• _What you will do_:
Give again, exactly as written, the lines of the records below from the line with "[00:00:00.00 to 00:00:01.00]" to the line with "Verbatim transcript: So, up oh, my cue, be". Both end lines count; pictures do not.

*** Opening of Material supplied ***

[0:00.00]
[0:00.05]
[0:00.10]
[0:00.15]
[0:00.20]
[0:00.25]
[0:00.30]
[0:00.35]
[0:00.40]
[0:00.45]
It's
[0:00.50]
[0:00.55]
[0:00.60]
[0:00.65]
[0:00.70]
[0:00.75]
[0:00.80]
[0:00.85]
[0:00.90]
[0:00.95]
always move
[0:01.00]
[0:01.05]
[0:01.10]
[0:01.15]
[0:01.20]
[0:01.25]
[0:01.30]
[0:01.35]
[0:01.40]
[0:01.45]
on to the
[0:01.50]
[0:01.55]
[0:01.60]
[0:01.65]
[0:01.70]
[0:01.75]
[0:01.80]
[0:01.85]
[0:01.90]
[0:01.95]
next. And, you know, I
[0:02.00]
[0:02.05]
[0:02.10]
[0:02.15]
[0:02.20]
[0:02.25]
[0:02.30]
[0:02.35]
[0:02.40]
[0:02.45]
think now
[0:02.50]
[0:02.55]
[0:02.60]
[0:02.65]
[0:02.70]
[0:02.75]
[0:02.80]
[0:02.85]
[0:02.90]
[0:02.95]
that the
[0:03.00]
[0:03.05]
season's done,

*** Close of Material supplied ***
*** Opening of Material supplied ***

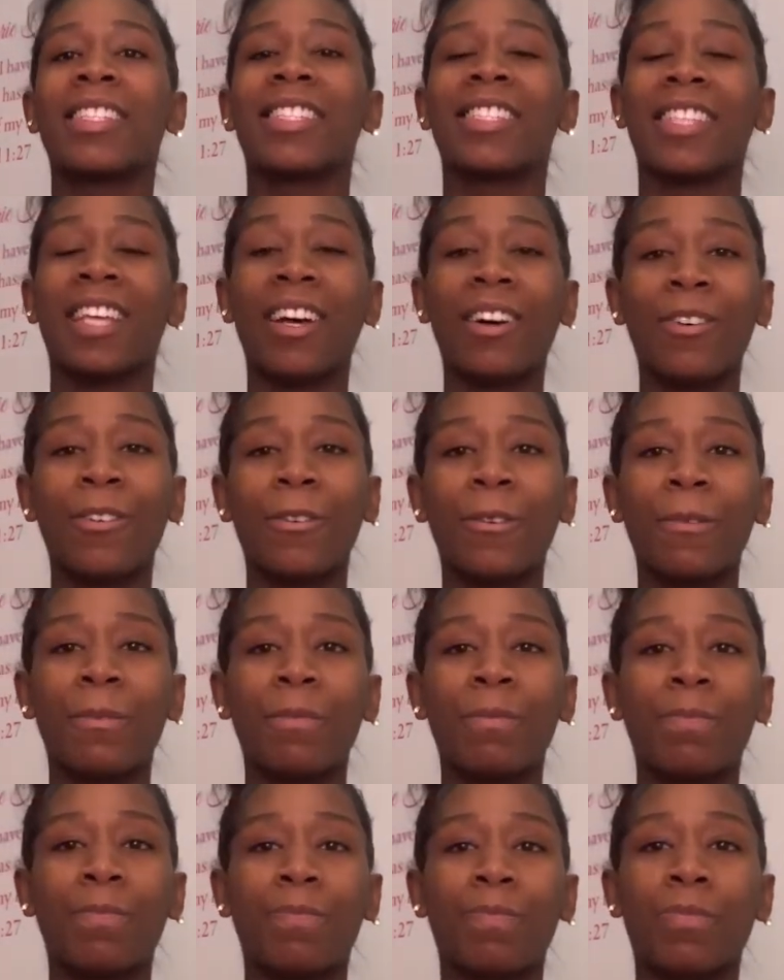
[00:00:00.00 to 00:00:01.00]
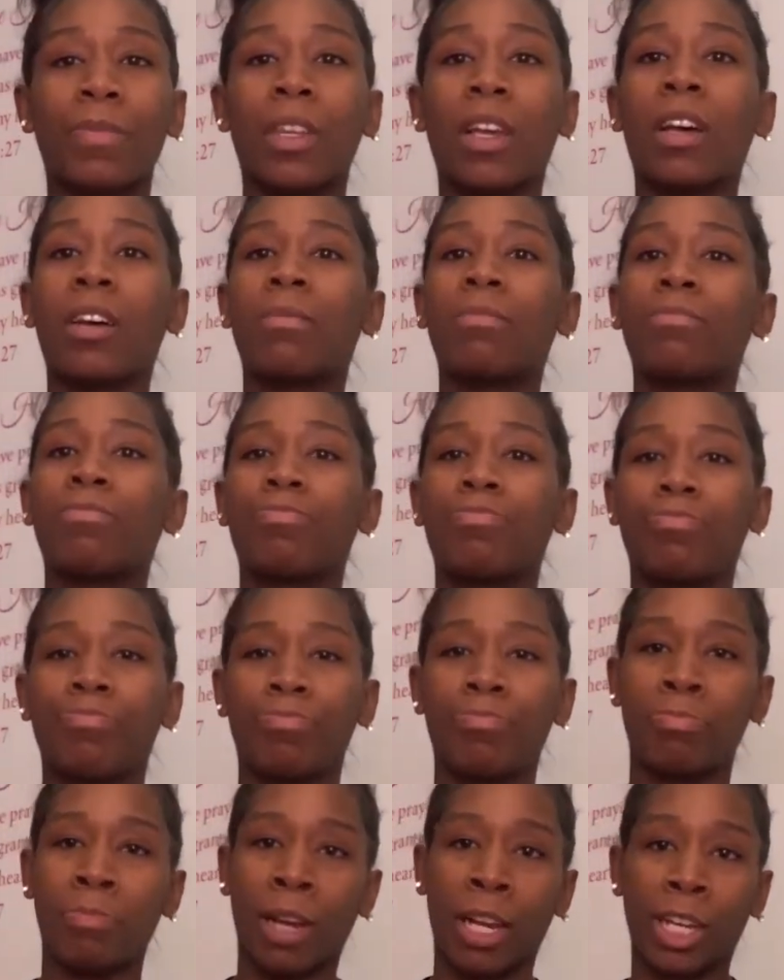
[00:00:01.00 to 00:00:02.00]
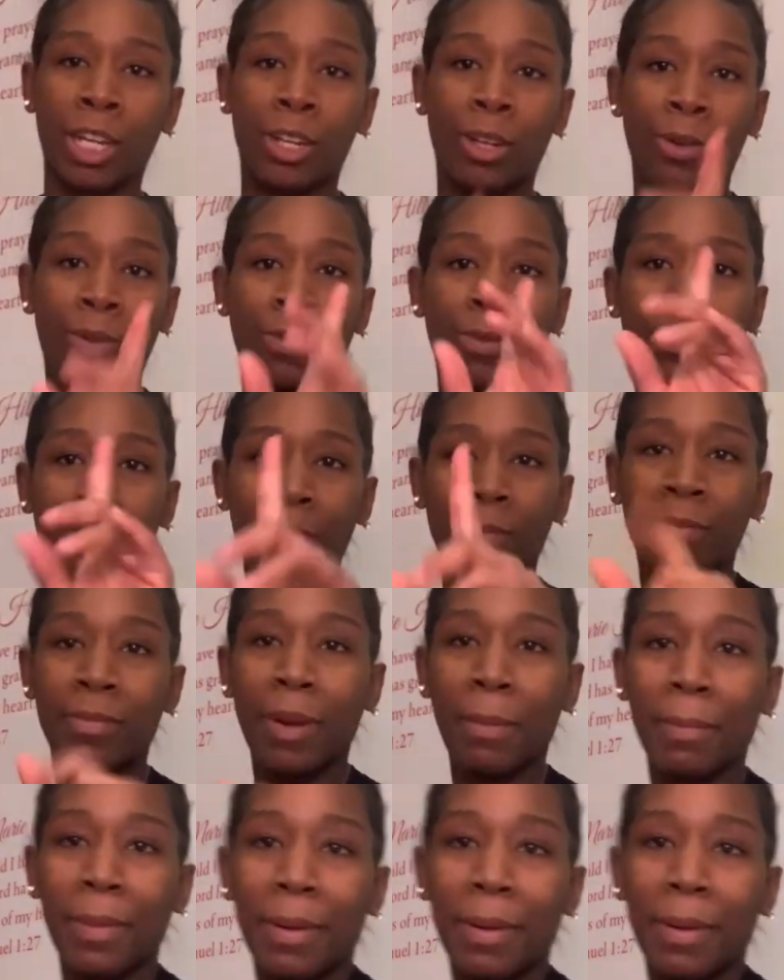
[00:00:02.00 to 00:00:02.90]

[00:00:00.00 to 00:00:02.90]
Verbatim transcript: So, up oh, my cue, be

*** Close of Material supplied ***

• _Output_:
[00:00:00.00 to 00:00:01.00]
[00:00:01.00 to 00:00:02.00]
[00:00:02.00 to 00:00:02.90]

[00:00:00.00 to 00:00:02.90]
Verbatim transcript: So, up oh, my cue, be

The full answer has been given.